» DIRECTIONS: Read the data that follows. Then repeat it exactly.
★ ★ ★ ★ ★
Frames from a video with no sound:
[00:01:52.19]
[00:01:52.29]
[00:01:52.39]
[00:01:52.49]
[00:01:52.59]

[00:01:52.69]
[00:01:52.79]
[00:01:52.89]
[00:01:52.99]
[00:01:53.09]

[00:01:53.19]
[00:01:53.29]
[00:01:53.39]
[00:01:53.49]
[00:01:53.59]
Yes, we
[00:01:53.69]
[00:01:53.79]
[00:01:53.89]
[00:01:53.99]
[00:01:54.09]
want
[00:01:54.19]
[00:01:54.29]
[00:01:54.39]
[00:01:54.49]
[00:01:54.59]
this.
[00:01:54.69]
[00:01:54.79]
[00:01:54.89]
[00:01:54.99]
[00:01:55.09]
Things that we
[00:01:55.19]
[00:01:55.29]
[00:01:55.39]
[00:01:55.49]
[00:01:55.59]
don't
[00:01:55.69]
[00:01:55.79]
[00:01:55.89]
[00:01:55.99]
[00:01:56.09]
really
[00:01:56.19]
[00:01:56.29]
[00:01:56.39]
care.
★ ★ ★ ★ ★
» EXERCISE ANSWER:
Frames from a video with no sound:
[00:01:52.19]
[00:01:52.29]
[00:01:52.39]
[00:01:52.49]
[00:01:52.59]

[00:01:52.69]
[00:01:52.79]
[00:01:52.89]
[00:01:52.99]
[00:01:53.09]

[00:01:53.19]
[00:01:53.29]
[00:01:53.39]
[00:01:53.49]
[00:01:53.59]
Yes, we
[00:01:53.69]
[00:01:53.79]
[00:01:53.89]
[00:01:53.99]
[00:01:54.09]
want
[00:01:54.19]
[00:01:54.29]
[00:01:54.39]
[00:01:54.49]
[00:01:54.59]
this.
[00:01:54.69]
[00:01:54.79]
[00:01:54.89]
[00:01:54.99]
[00:01:55.09]
Things that we
[00:01:55.19]
[00:01:55.29]
[00:01:55.39]
[00:01:55.49]
[00:01:55.59]
don't
[00:01:55.69]
[00:01:55.79]
[00:01:55.89]
[00:01:55.99]
[00:01:56.09]
really
[00:01:56.19]
[00:01:56.29]
[00:01:56.39]
care.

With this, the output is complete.